So gehört die individuelle HLA-Ausstattung beispielsweise zu den genetischen Faktoren für variable Infektionsverläufe [3]. Gerade in der aktuellen Corona-Pandemie ist deutlich geworden, wie unterschiedlich der Krankheitsverlauf bei Infektion mit einem identischen Erreger sein kann. Assoziations­studien konnten bisher aller­dings keine Gen­varianten entdecken, die ein labor­diagnostisches Screening zur Vorhersage schwerer Verläufe rechtfertigen würden. Das gilt auch für HLA-Varianten, die viele SARS-CoV-2-Peptide präsentieren können und damit zumindest theoretisch zu einer schnelleren Immunantwort und einem günstigen Verlauf führen sollten.

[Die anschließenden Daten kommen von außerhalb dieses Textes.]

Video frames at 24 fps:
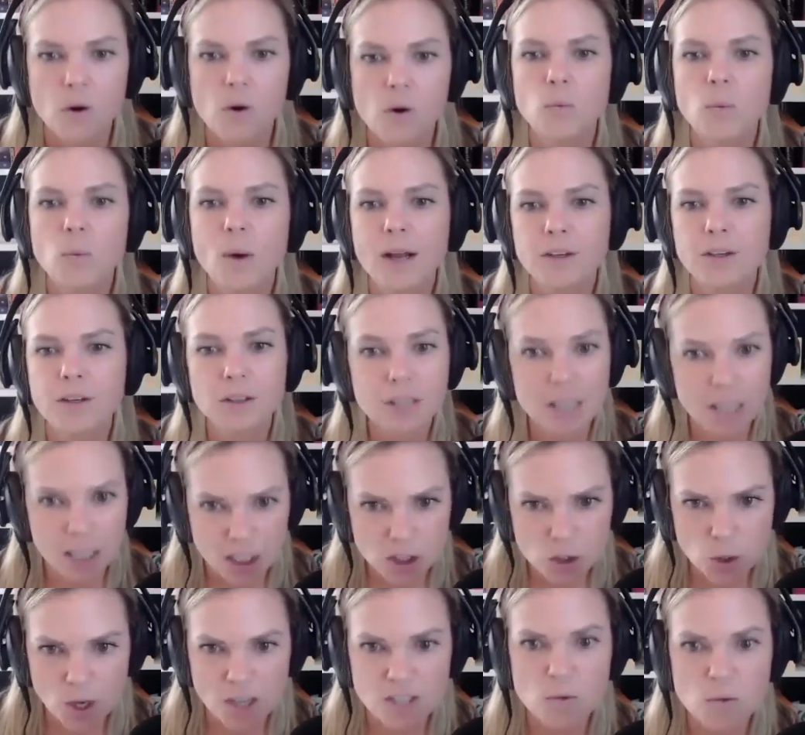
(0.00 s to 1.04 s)
when you're
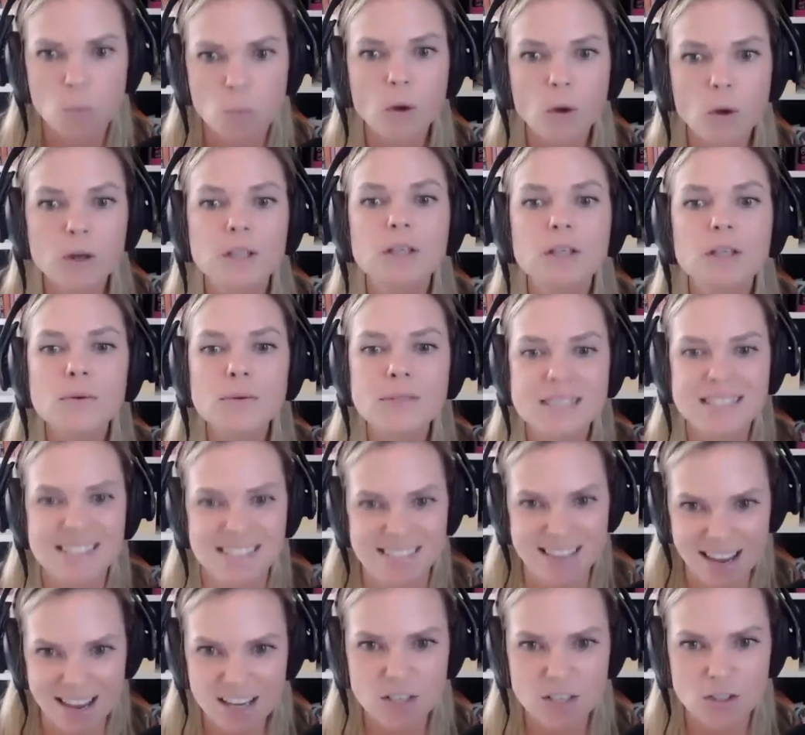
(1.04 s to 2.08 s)
getting dressed, what are you
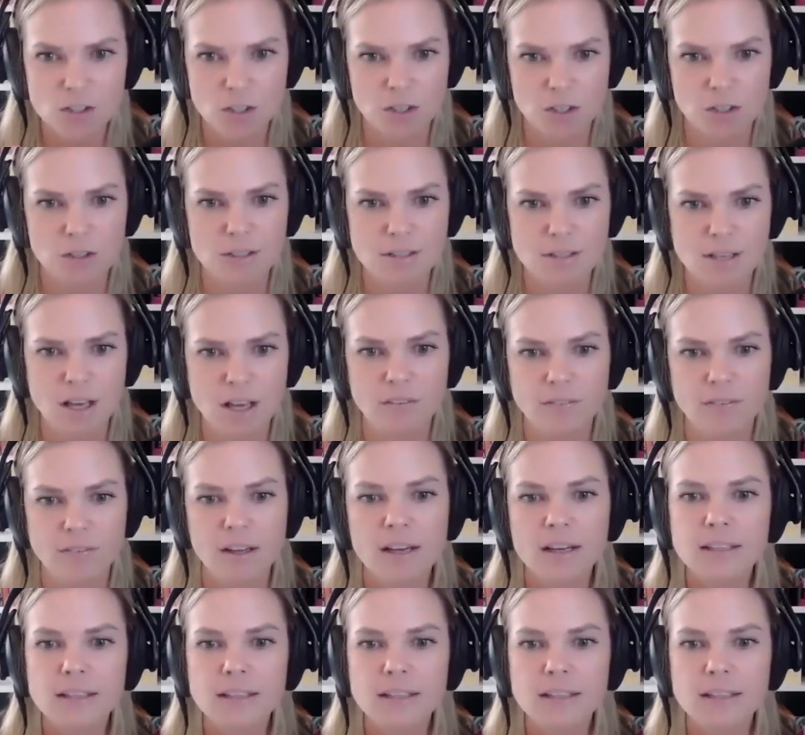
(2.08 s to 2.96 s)
saying to yourself?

Für viele andere virale Erkrankungen wie HIV-, HBV- und HCV-Infektionen, aber auch für bakterielle Erkrankungen wie etwa die Tuberkulose konnten HLA-Varianten mit unterschiedlich schweren Verläufen identifiziert werden [4]. Auch hier haben sich allerdings nur wenige Assoziationen für die Labordiagnostik außerhalb von Studien etabliert (Tab. 1).

HLA und Pharmakogenetik

Die Assoziation bestimmter HLA-Alle­le mit Medikamentennebenwirkungen ist ein interessanter Aspekt in der Pharma­kogenetik. Obwohl mittlerweile viele mehr oder weniger starke Assoziationen beschrieben sind, haben sich in der Routinediagnostik nur wenige durchgesetzt, z. B. die Bestimmung von HLA-B*57:01 vor der Gabe von Abacavir bei Personen mit HIV [5].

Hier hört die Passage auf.